TASK GOAL —
When copying the data below, keep only the lines from the one with "[00:12:07.99 to 00:12:08.24]" through the one with "Transcript, with fillers: have", word for word, and skip the pictures.

Collected data entries —

================

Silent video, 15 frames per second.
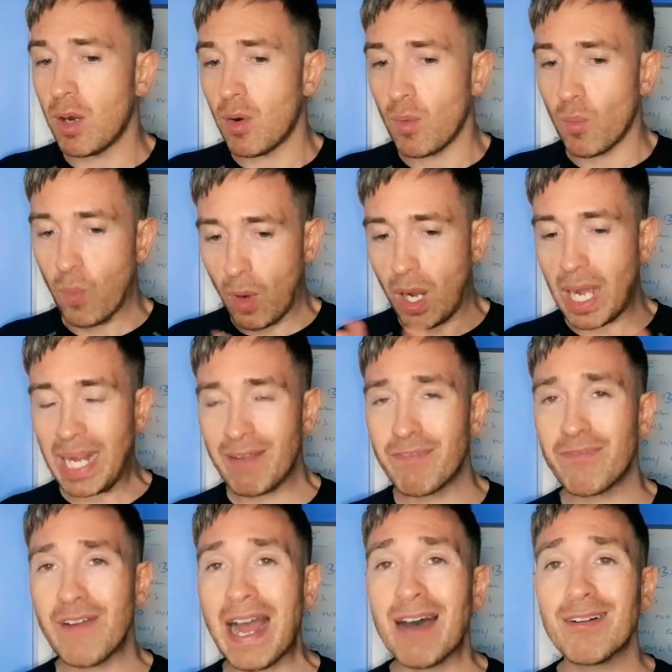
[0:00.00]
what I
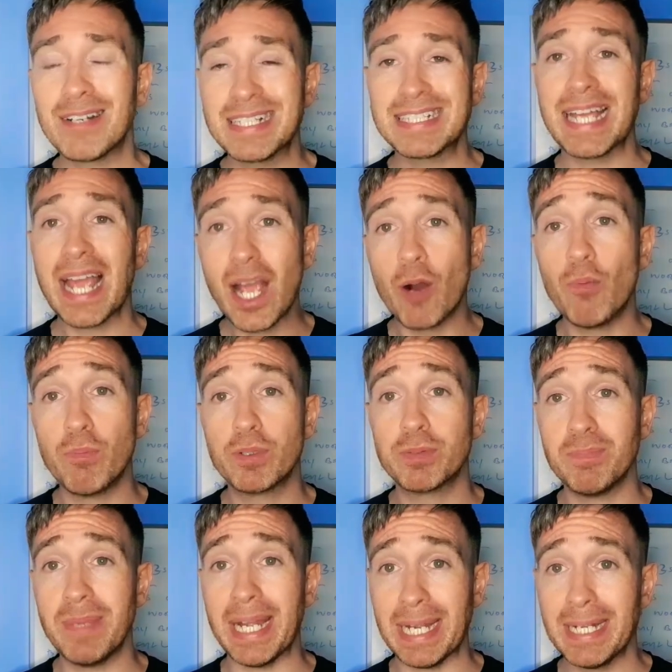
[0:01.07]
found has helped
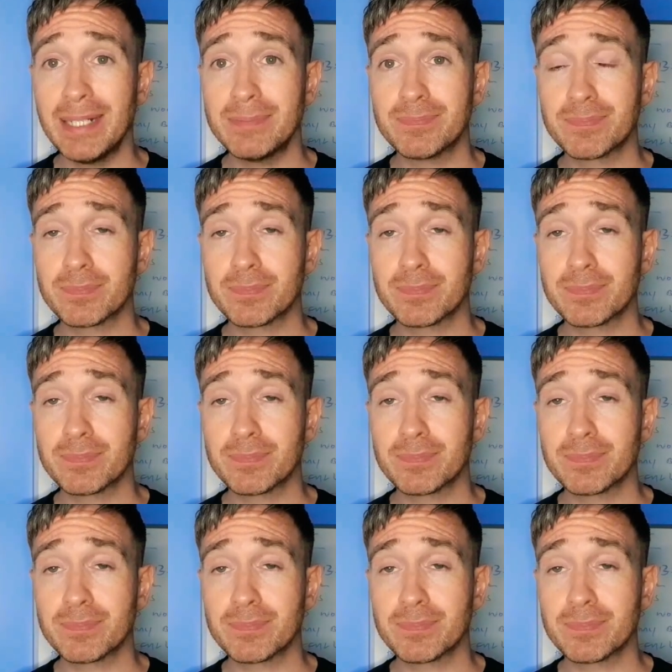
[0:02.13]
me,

================

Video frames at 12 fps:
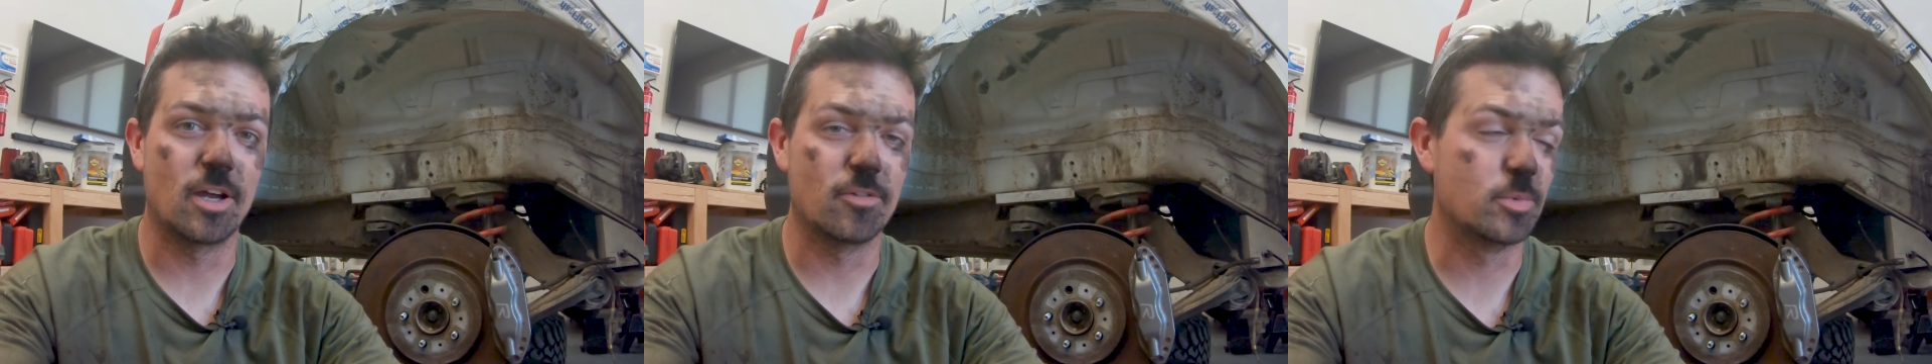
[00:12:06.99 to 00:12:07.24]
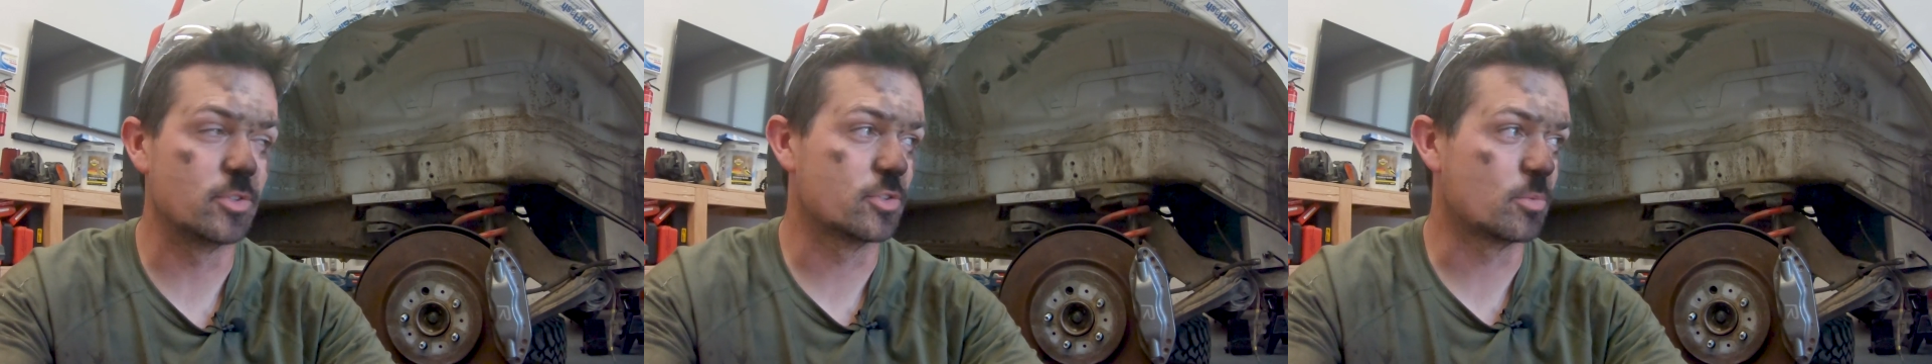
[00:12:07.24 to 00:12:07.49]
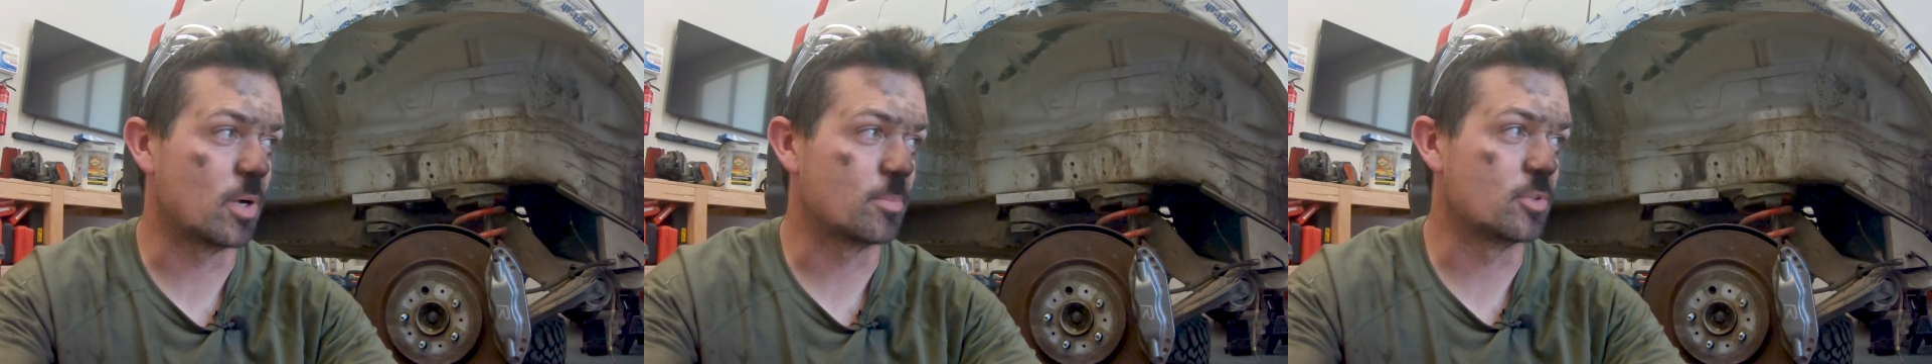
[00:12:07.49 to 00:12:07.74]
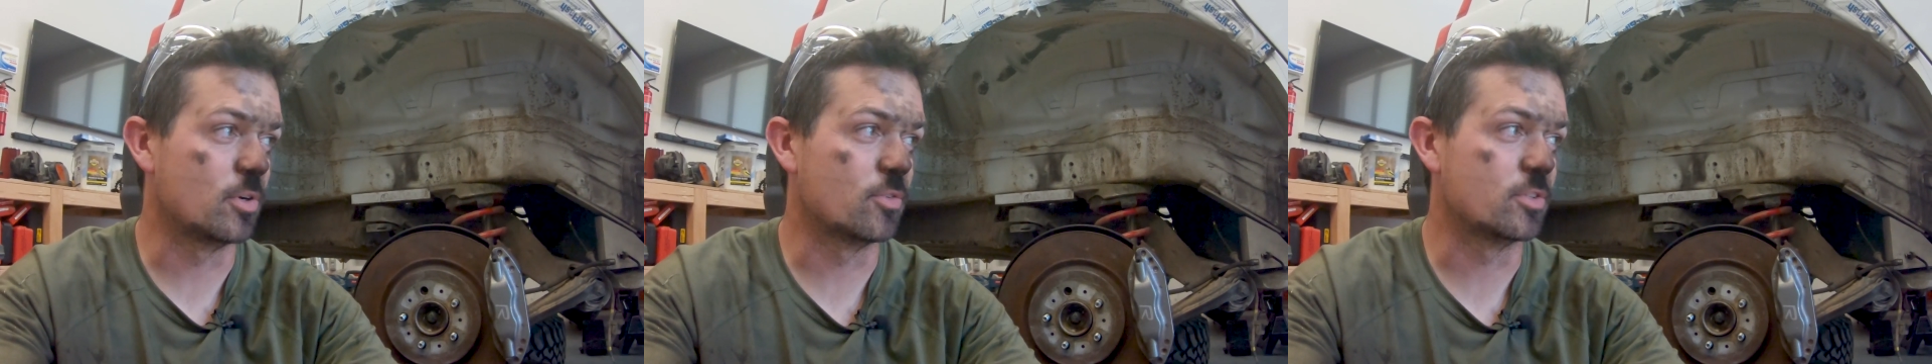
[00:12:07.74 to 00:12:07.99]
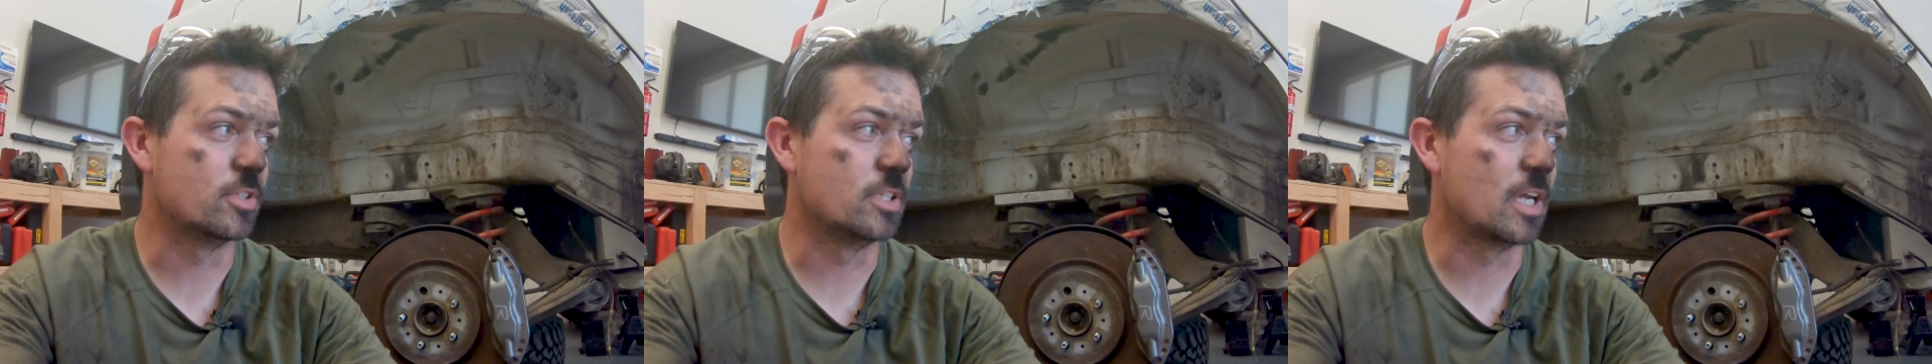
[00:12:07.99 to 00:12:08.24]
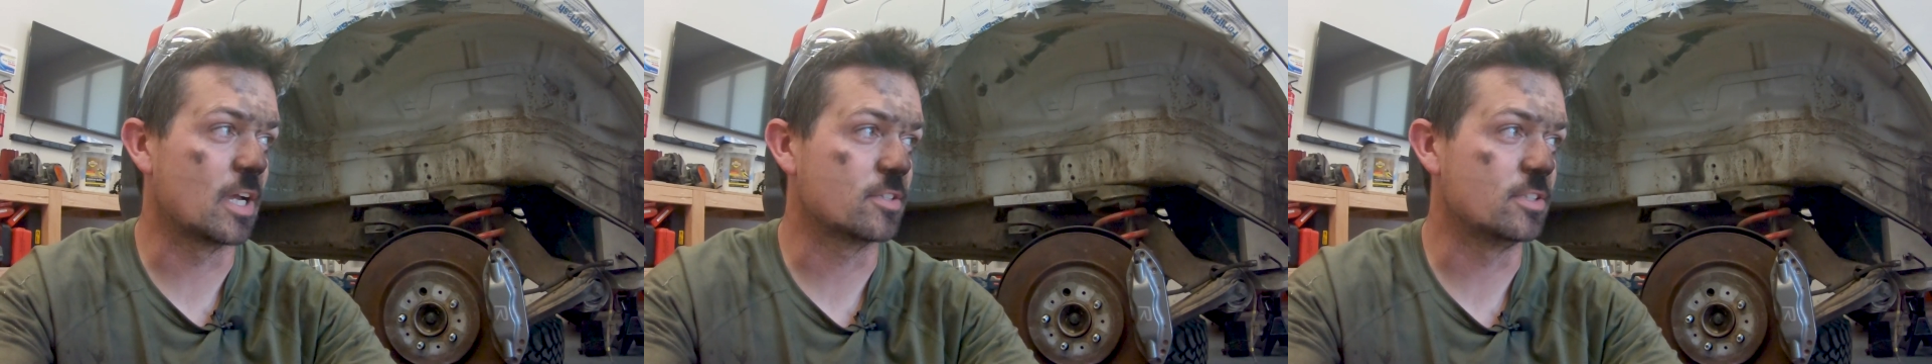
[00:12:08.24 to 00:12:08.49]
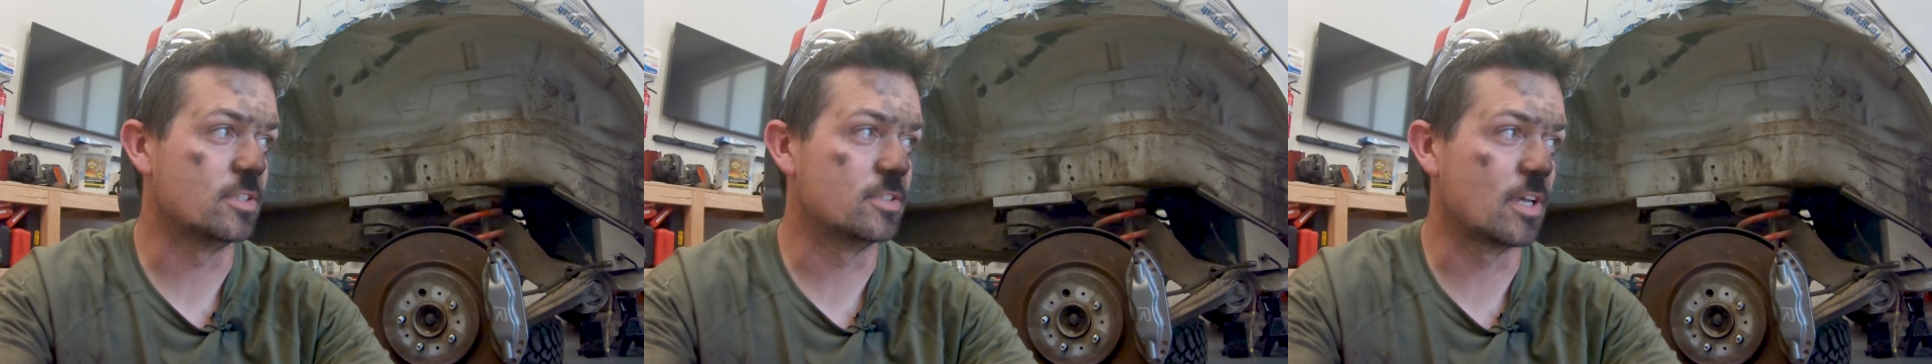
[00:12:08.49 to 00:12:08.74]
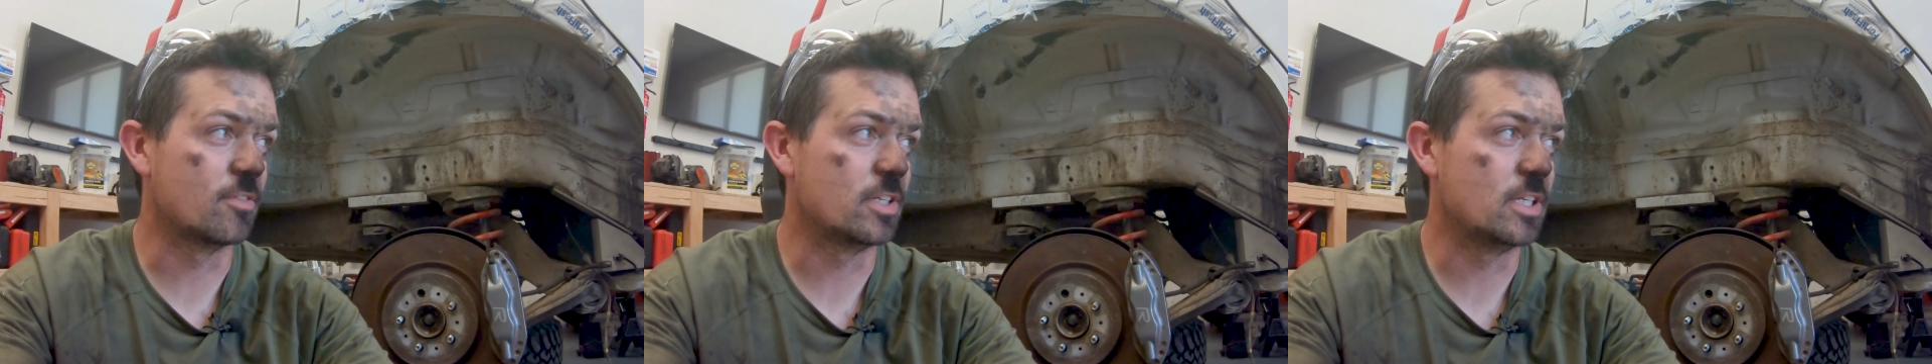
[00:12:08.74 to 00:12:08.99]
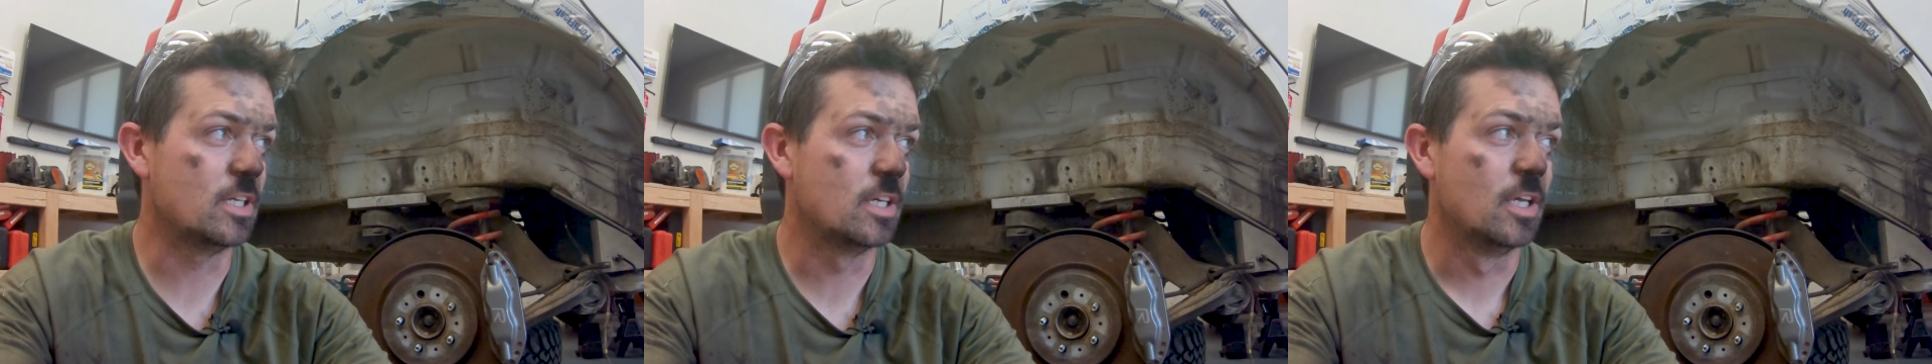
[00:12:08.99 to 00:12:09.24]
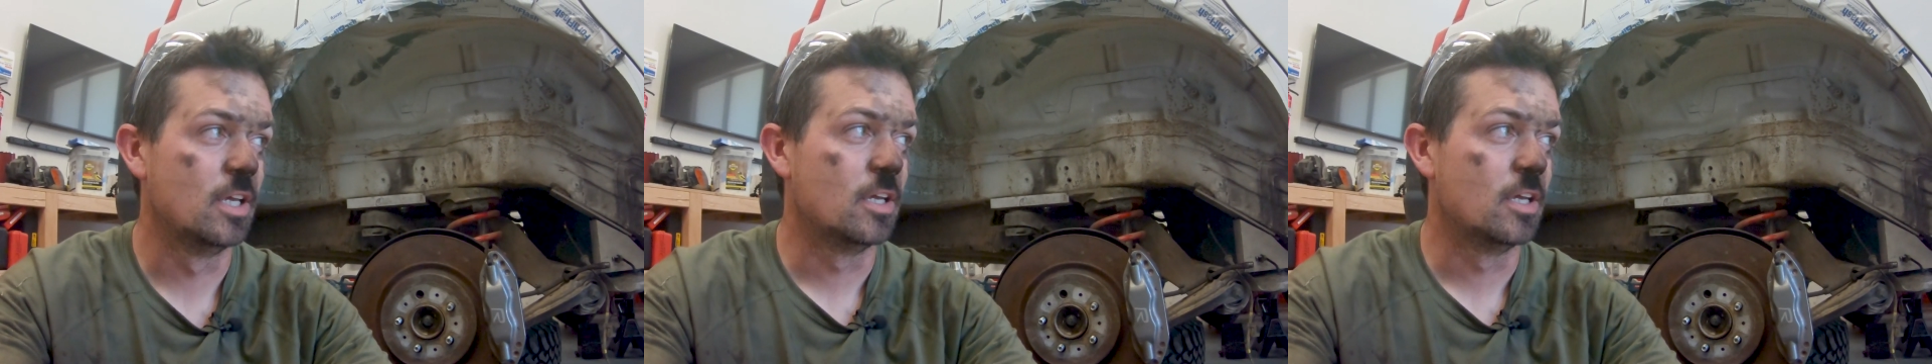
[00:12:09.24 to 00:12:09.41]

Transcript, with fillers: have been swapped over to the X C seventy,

================

EXPECTED OUTPUT —
[00:12:07.99 to 00:12:08.24]
[00:12:08.24 to 00:12:08.49]
[00:12:08.49 to 00:12:08.74]
[00:12:08.74 to 00:12:08.99]
[00:12:08.99 to 00:12:09.24]
[00:12:09.24 to 00:12:09.41]

Transcript, with fillers: have been swapped over to the X C seventy,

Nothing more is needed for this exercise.